BEGIN EXERCISE MATERIALS
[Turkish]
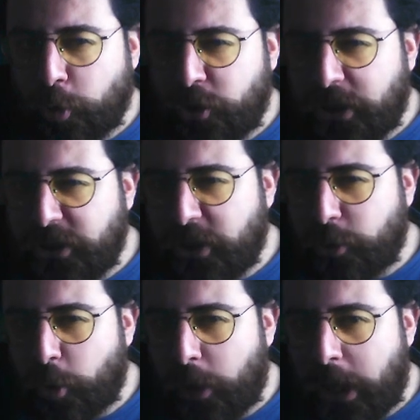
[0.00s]
çekecek
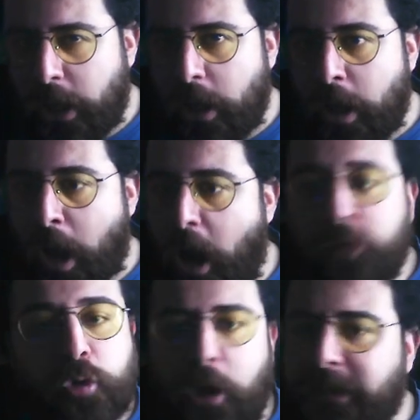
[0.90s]
şöyle
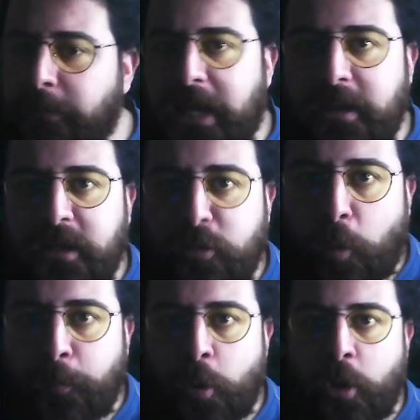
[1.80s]
atıyor adam kendini
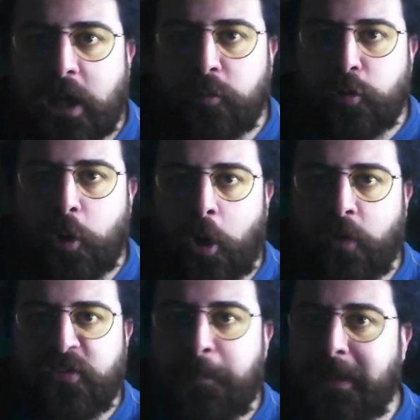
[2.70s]
topun önüne atıyor
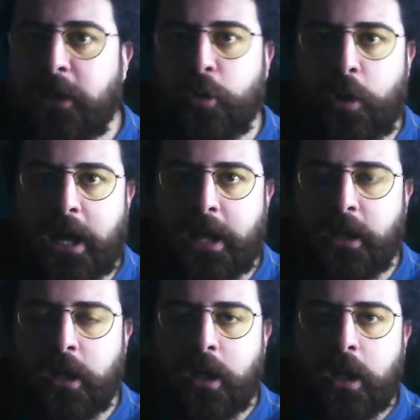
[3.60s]
siper alıyor
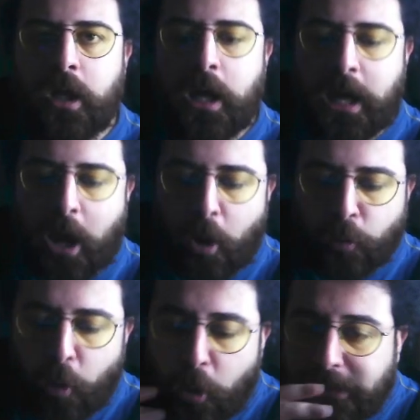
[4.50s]
yani.
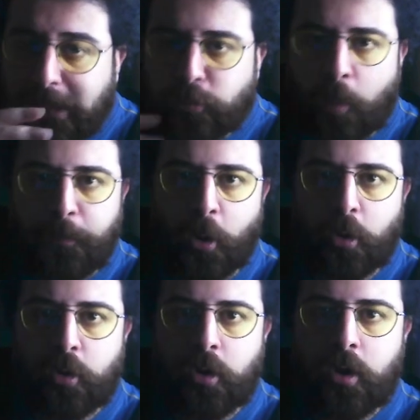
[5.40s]
O, o kadar top
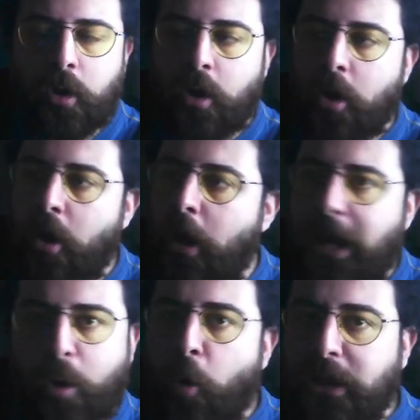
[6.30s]
yok.
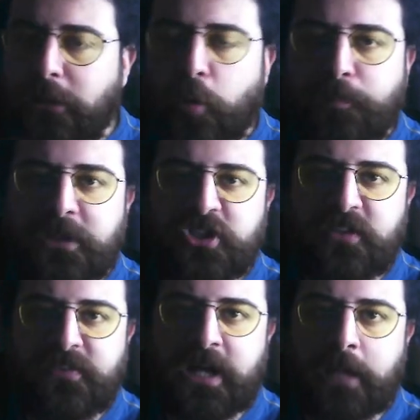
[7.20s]
Yani o kadar topla
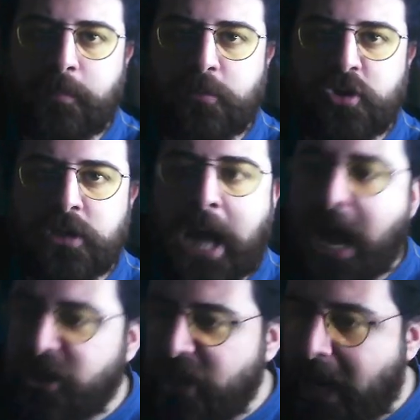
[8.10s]
ilişkisi kalmamış.
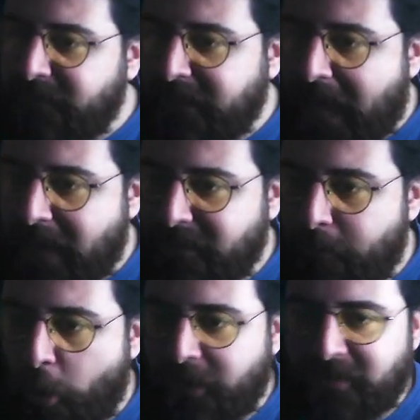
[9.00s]
Her yerde yerde
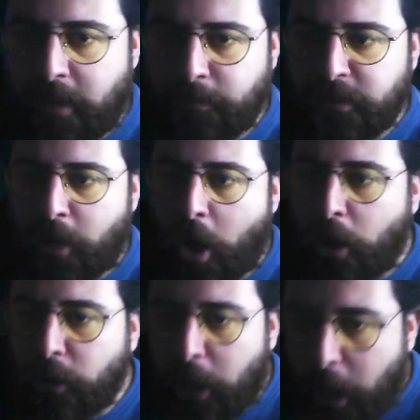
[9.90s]
böyle devamlı.
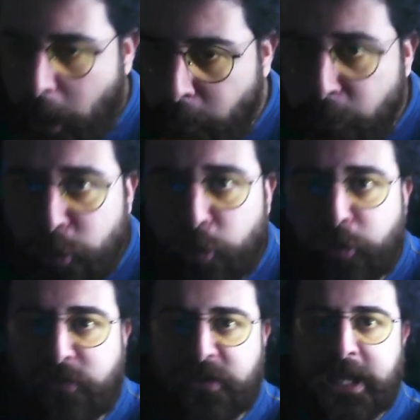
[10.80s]
Allah ücüz
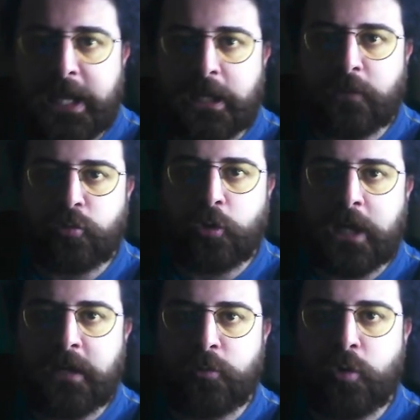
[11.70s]
sesiyle yere atıyor
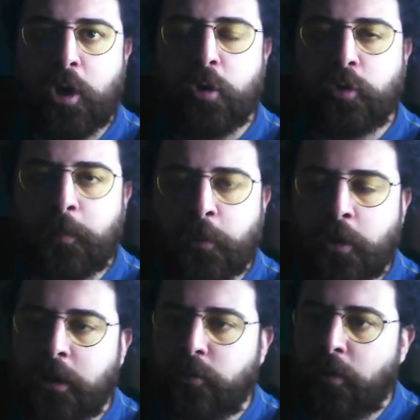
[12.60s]
kendini. Topun
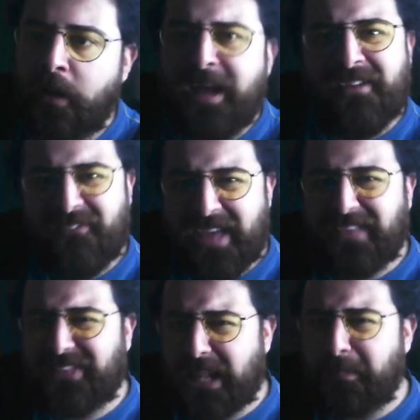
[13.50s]
önüne atıyor.
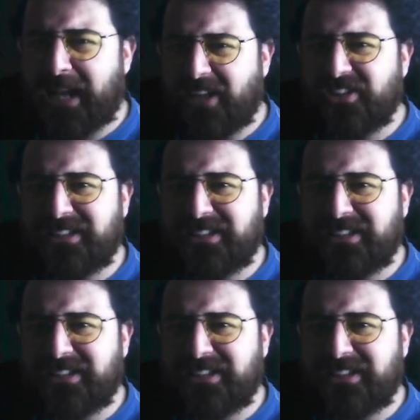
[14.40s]
Veysel birazcık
END EXERCISE MATERIALS
**PROBLEM TO WORK ON:** Repeat the material exactly and drop each image.

**OUTPUT BELOW:**
[Turkish]
[0.00s]
çekecek
[0.90s]
şöyle
[1.80s]
atıyor adam kendini
[2.70s]
topun önüne atıyor
[3.60s]
siper alıyor
[4.50s]
yani.
[5.40s]
O, o kadar top
[6.30s]
yok.
[7.20s]
Yani o kadar topla
[8.10s]
ilişkisi kalmamış.
[9.00s]
Her yerde yerde
[9.90s]
böyle devamlı.
[10.80s]
Allah ücüz
[11.70s]
sesiyle yere atıyor
[12.60s]
kendini. Topun
[13.50s]
önüne atıyor.
[14.40s]
Veysel birazcık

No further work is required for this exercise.